The back of the server provides access to the three redundant power supply slots and a pair of redundant rear-mounted processor cooling fans. Connectors for the embedded VGA controller and the serial, printer, mouse, and keyboard ports are also on the rear. Cutouts for externally accessible SCSI connectors are located between PCI slots 4 and 5.
Several features support system availability. A new feature of the ProLiant 8000 is Auto-Processor Bus Recovery. The system's Profusion architecture places two sets of four processors on separate system buses. If one system bus fails, system operation can continue using only the remaining operational system bus processors. (For a brief description of Profusion architecture, see the sidebar "Profusion Raises SMP to New Levels." For a detailed description, see Tao Zhou, "Profusion Architecture," November 1999.) Redundant load-sharing power supplies, redundant hot-swappable fans, and hot-swappable disk drives have become standard features of high-end servers, and Compaq has added several other redundant components. CPU power supplies and remote-flashable system ROMs are standard. Also standard is a dual-port 100Mbps Ethernet NIC with support for failover redundancy, which is upgradeable to Gigabit Ethernet with a daughterboard. Even if the primary array controller fails, support for redundant array controllers lets you continue to access RAID-based data.

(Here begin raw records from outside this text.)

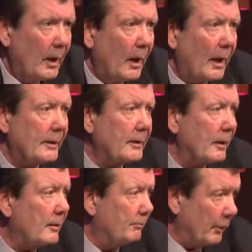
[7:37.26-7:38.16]
I
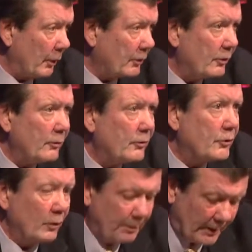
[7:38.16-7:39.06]
think Berks
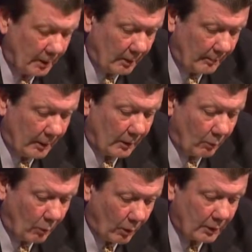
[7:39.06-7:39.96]
should become a
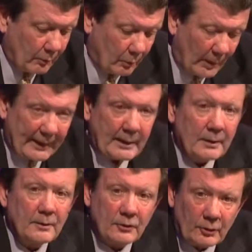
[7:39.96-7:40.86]
work-ready
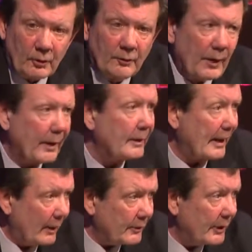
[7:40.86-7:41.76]
certified
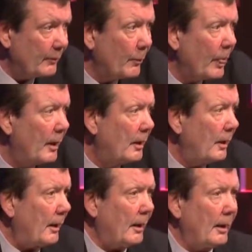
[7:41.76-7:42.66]
county,
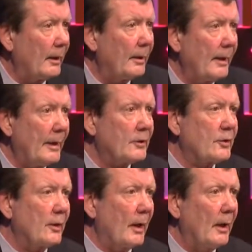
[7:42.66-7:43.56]
and
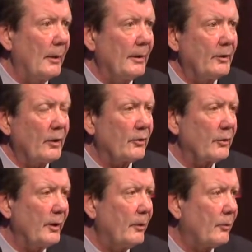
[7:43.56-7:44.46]
that's
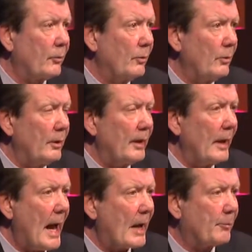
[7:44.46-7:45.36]
essentially through
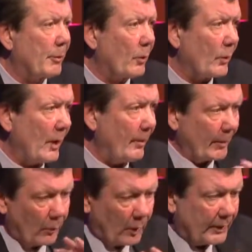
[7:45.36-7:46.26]
the ACT program
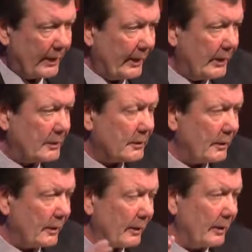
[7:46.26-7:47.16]
and work keys.
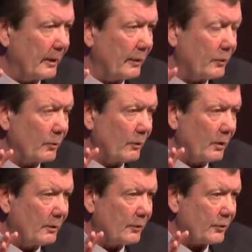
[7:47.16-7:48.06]
I'm not going to get into a
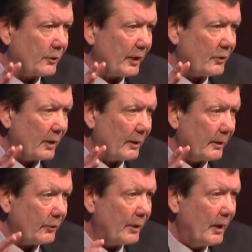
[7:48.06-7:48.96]
long dissertation on
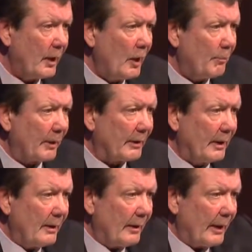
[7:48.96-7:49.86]
this, but
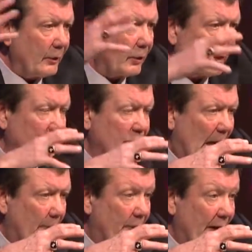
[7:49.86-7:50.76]
they look at
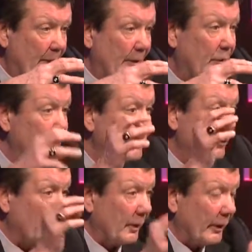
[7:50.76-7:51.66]
job families, which
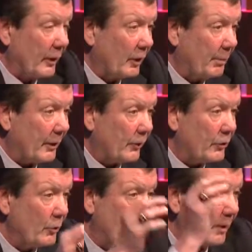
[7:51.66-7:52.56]
is really good
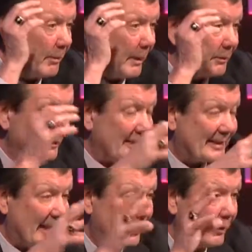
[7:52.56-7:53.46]
because you want to be able to
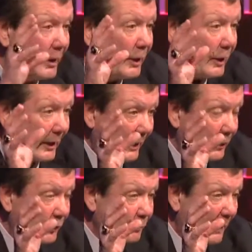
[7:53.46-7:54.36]
sell. Again,
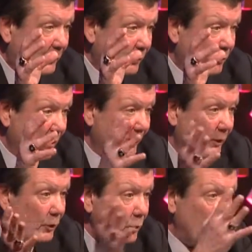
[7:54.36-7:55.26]
this is metric
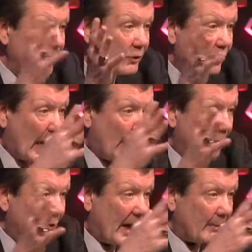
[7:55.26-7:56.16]
driven. You need
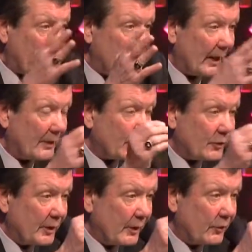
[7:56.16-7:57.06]
job families, not
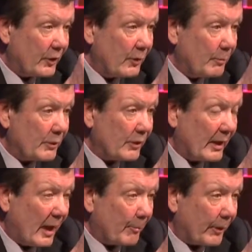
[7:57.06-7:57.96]
just CNC
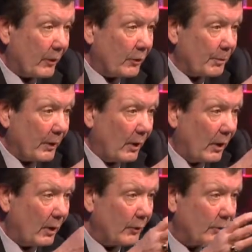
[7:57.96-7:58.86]
machine operators, but
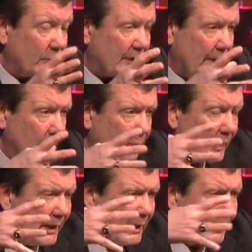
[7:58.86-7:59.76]
all those
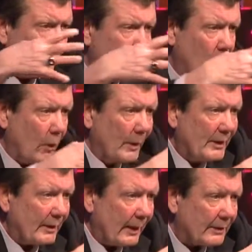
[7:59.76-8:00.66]
skills that go
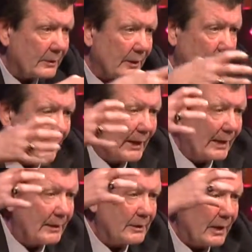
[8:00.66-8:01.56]
into that to say we
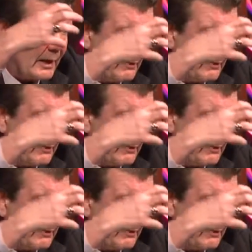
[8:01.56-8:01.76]
got this kind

Every ProLiant 8000 includes the Compaq Smart Array controller model 4250ES. The ES in the model number indicates that the RAID controller has the Extended SCSI connector for cableless installation. The controller has no connectors that would let you use standard SCSI cables to attach disk drives. Three internal cables connect each of the three storage bays to the system I/O board instead of connecting directly to the RAID controller. The extended SCSI connectors in slots 10 and 11 carry the extra signals so you can install hard disks and RAID controllers without using any cables. A battery-backed 64MB cache is standard on the controller, and the battery and cache are on a daughterboard. You can move the daughterboard to a replacement Compaq 4250ES if the controller fails, and the system will complete write operations that were in process when the system failed.

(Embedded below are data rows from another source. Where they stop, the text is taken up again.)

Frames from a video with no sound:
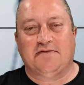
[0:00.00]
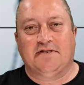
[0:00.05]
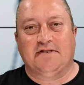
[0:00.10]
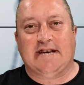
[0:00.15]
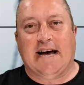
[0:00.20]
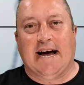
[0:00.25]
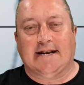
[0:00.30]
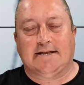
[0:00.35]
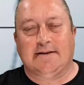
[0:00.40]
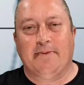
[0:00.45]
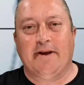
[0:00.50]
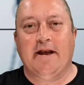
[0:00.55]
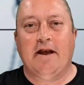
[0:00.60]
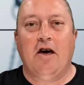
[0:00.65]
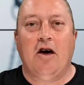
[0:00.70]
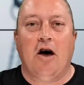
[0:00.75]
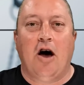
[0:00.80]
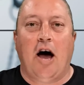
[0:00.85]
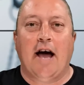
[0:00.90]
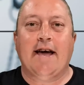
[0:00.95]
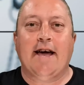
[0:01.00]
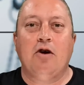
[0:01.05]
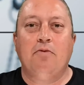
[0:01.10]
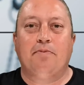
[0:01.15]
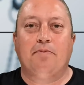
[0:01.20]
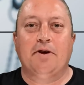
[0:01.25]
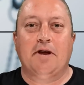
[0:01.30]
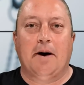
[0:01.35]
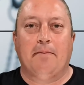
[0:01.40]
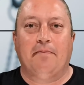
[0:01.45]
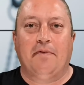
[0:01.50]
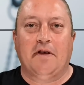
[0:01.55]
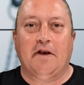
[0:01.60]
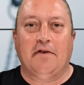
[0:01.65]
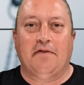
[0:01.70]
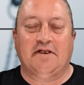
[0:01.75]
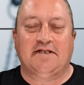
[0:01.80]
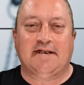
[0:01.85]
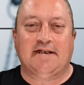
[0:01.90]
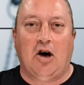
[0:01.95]
of attacks. I mean, look, I opened up
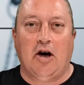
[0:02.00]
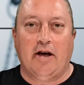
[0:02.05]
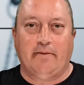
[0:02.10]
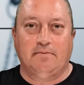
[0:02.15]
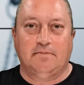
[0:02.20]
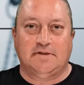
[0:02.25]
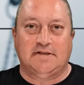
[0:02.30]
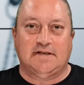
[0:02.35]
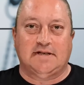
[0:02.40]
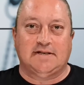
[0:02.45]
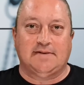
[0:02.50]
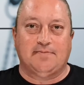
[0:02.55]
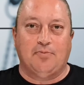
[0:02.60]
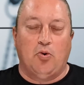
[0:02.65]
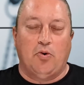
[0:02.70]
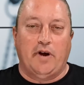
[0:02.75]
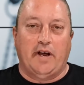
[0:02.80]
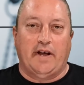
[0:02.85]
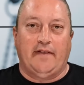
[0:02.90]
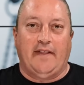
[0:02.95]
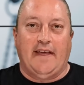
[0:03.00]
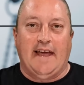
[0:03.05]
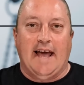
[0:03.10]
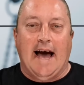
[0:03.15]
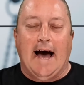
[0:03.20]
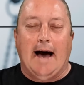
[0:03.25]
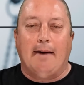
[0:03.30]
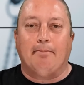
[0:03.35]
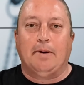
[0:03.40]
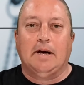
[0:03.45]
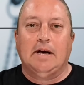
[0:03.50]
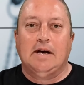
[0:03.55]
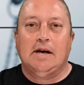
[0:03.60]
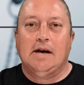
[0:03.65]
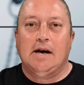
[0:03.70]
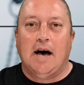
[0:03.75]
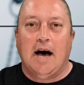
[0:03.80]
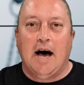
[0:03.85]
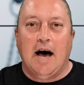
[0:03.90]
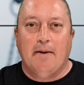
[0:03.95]
the Times this morning, the app.
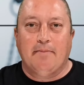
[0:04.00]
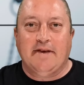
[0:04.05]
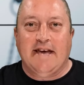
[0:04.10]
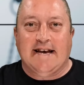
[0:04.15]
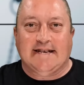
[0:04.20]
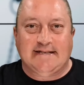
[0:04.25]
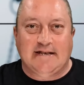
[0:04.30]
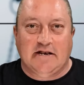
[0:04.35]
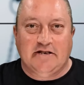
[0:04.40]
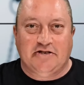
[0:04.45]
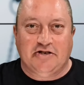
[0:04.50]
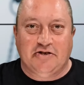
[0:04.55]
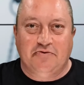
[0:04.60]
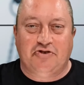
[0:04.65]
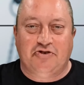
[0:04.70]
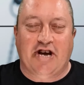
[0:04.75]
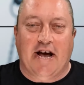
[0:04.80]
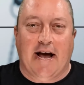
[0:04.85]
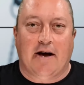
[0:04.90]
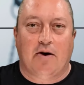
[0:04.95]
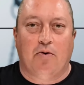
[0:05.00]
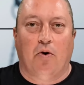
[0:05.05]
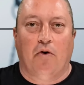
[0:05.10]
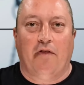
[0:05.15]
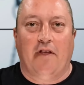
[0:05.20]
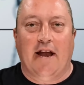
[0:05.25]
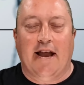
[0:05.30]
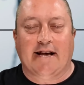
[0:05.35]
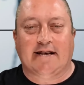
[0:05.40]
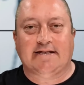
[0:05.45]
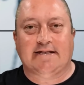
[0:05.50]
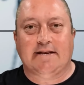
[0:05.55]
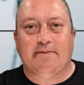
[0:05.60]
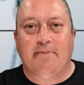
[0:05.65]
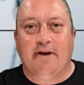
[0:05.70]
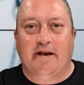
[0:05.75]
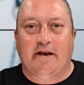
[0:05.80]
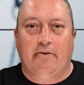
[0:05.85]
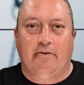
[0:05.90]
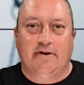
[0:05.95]
Yes, I do check what the legacy
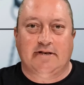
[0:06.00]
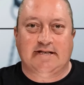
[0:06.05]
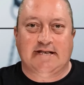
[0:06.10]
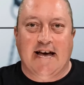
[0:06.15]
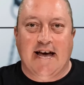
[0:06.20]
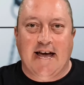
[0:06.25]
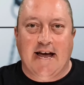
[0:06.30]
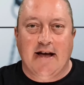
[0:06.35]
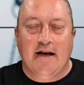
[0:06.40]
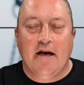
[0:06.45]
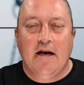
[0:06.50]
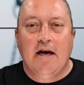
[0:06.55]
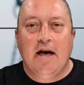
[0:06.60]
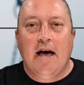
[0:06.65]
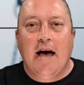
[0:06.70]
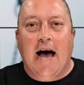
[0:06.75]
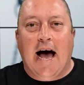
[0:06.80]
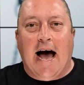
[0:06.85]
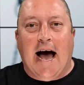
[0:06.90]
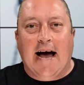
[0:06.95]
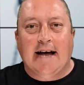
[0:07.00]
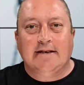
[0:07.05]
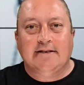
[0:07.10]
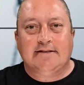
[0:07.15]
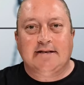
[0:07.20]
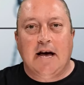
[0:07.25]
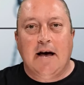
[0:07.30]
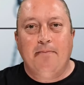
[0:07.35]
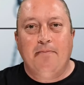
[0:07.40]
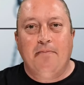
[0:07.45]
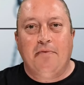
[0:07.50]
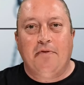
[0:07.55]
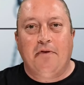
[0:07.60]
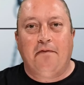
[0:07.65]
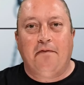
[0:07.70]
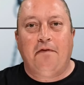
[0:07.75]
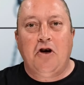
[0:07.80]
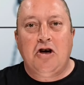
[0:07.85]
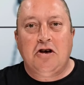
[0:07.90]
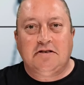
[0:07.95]
media is saying. And the
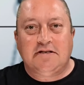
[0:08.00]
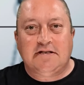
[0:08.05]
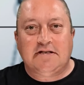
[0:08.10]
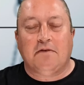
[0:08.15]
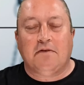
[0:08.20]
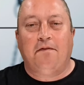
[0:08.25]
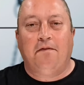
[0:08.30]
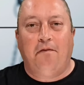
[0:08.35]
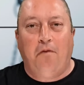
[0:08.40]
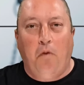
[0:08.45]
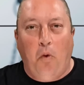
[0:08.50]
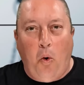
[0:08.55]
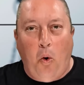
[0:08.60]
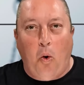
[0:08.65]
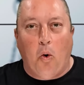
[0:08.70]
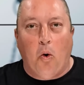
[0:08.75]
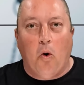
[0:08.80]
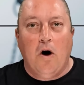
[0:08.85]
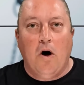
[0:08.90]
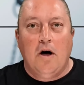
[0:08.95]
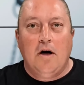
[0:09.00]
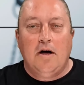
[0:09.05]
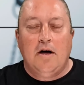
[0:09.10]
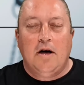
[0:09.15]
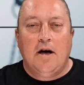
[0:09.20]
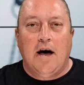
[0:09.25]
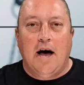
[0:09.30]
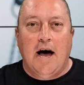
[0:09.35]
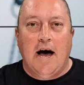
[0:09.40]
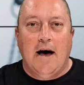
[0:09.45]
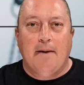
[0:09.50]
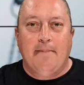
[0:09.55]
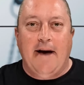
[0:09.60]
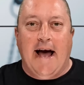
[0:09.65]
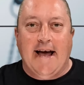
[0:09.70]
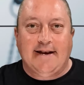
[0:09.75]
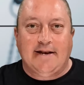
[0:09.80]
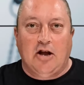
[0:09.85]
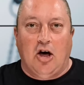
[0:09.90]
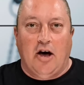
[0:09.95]
first four
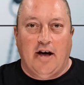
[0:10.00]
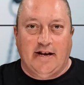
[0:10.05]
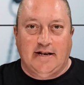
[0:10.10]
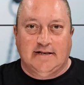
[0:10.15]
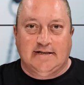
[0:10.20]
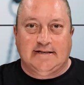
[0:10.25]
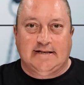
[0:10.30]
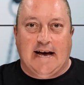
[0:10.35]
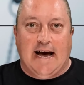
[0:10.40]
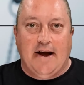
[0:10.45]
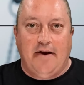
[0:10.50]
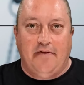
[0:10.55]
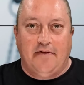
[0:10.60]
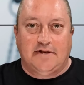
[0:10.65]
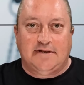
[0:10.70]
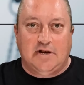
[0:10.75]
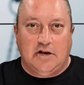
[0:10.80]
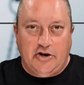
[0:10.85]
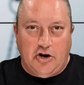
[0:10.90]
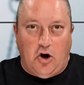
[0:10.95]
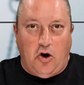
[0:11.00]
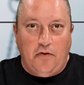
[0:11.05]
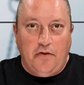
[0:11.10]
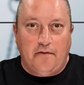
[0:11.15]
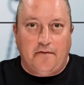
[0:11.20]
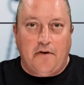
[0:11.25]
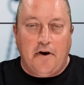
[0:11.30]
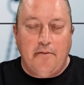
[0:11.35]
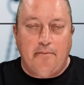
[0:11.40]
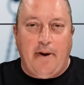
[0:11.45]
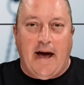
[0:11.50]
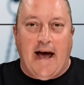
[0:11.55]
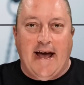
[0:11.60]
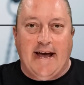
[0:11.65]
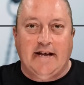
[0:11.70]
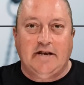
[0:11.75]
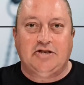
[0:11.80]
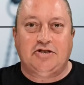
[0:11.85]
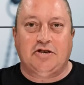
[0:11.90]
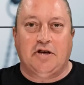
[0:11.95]
headlines out of the, on the front
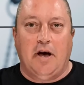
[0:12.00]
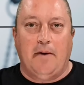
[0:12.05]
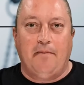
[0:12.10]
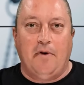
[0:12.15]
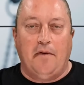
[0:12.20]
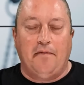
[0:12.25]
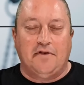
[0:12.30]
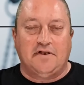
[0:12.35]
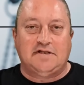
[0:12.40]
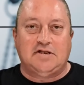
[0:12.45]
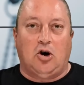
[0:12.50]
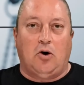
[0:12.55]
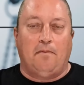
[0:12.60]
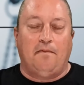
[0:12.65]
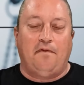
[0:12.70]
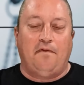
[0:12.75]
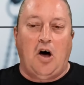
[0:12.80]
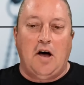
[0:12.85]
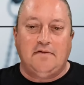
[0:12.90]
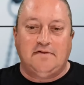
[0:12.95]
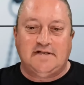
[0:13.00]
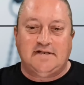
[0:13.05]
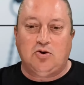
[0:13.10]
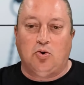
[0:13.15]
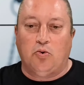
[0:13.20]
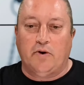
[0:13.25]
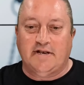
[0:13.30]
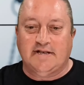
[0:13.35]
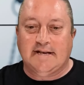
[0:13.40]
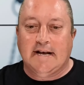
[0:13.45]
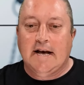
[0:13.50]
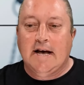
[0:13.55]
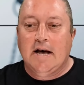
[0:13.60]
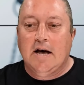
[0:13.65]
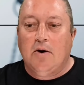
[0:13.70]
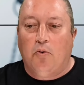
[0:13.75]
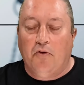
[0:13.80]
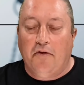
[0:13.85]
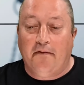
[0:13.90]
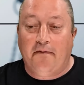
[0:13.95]
page of the top 5 stories.
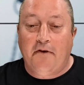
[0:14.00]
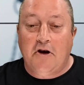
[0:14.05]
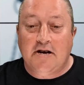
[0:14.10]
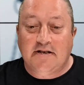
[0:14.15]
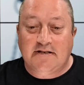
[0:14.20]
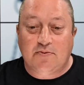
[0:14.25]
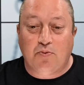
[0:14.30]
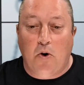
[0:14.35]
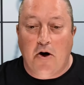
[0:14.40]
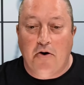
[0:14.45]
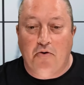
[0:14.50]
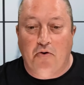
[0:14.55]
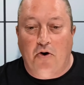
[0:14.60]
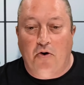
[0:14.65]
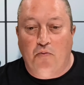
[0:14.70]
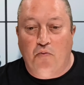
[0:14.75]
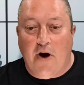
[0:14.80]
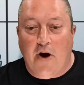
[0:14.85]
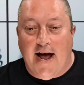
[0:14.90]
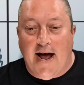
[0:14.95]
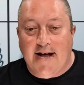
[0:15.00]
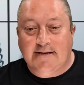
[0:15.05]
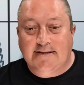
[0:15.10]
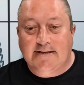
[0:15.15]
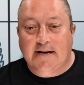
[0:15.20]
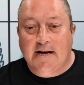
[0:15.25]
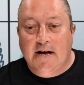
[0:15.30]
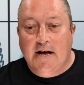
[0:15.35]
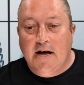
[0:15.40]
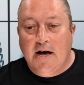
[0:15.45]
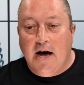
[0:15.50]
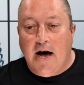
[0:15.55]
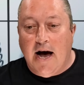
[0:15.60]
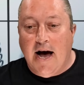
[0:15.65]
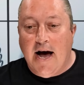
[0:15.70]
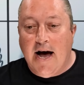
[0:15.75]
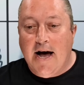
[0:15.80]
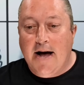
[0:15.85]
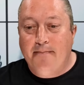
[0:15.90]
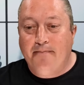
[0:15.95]
Well, the first one read,
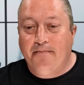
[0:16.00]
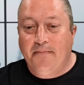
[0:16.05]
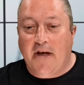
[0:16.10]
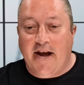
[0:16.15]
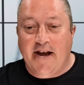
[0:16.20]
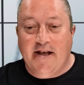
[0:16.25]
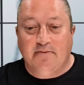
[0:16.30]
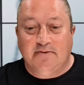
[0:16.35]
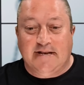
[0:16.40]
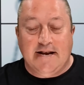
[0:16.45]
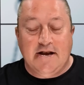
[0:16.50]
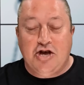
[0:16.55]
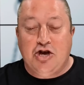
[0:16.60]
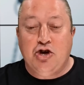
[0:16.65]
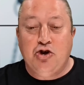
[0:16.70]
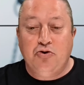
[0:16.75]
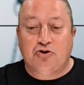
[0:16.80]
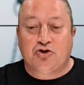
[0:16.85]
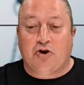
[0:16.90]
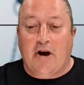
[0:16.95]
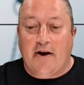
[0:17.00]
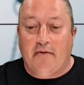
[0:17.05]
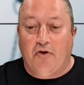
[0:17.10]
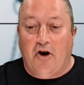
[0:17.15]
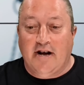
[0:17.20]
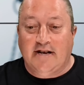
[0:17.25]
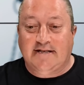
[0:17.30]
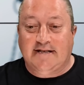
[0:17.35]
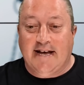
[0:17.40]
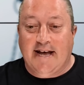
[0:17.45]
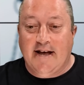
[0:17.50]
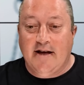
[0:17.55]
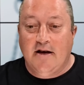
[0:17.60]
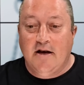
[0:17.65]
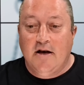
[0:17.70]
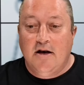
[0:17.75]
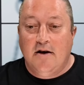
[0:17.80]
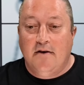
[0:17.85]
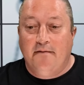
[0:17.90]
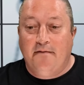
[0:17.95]
and it was in huge, great writing,
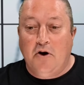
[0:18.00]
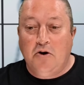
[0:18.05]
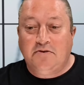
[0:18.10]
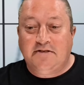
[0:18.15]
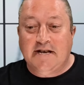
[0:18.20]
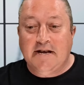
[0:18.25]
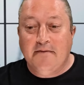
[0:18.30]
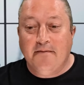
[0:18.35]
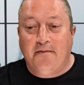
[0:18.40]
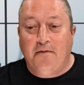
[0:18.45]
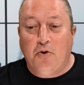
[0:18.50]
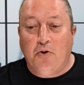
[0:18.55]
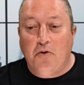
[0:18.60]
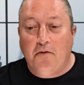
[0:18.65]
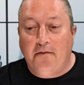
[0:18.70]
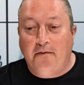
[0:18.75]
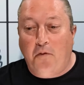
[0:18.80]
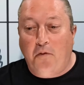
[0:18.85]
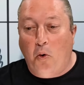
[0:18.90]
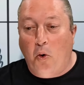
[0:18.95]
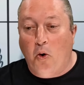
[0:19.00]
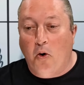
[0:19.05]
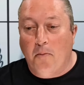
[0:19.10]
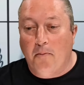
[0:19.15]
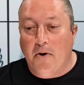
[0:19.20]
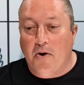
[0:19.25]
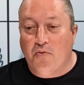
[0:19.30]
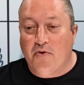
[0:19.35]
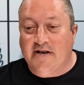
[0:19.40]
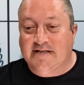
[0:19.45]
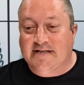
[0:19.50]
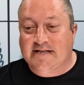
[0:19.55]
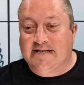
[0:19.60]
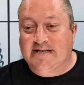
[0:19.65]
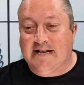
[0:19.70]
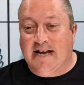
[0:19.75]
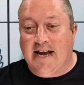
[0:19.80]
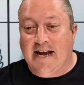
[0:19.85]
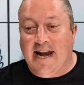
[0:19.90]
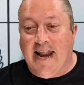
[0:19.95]
voting for reform
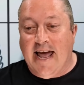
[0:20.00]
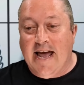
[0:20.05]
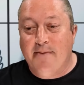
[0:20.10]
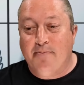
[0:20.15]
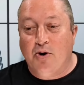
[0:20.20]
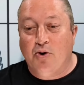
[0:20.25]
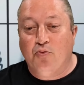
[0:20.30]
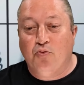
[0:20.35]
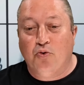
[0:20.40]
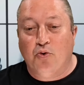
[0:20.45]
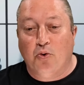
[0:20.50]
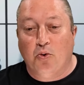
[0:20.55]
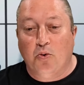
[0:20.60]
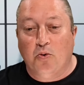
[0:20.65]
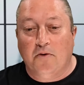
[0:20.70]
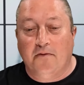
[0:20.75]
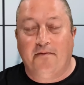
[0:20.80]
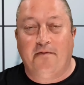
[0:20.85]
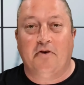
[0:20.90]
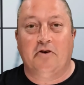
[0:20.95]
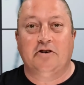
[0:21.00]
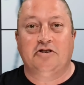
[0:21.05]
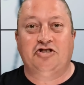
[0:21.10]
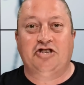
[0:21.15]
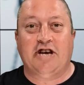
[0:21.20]
risks Labour rule for a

Error-Correcting Code (ECC) cache protects your data from a complete memory-chip failure. The data format that the controller writes to disk drives is compatible with the previous- and next-generation Compaq array controllers and lets you upgrade the array controller without backing up and restoring data on the array. Two onboard processors enhance RAID performance. The array controller checks for data integrity on disk drives in the background and remaps bad sectors to enhance system availability. The controller supports RAID levels 0, 1, 4, 5 and 0+1 (mirrored stripe sets) and array capacity expansion during system operation. Three 80Mbps Ultra 2 SCSI channels support up to 240Mbps peak throughput.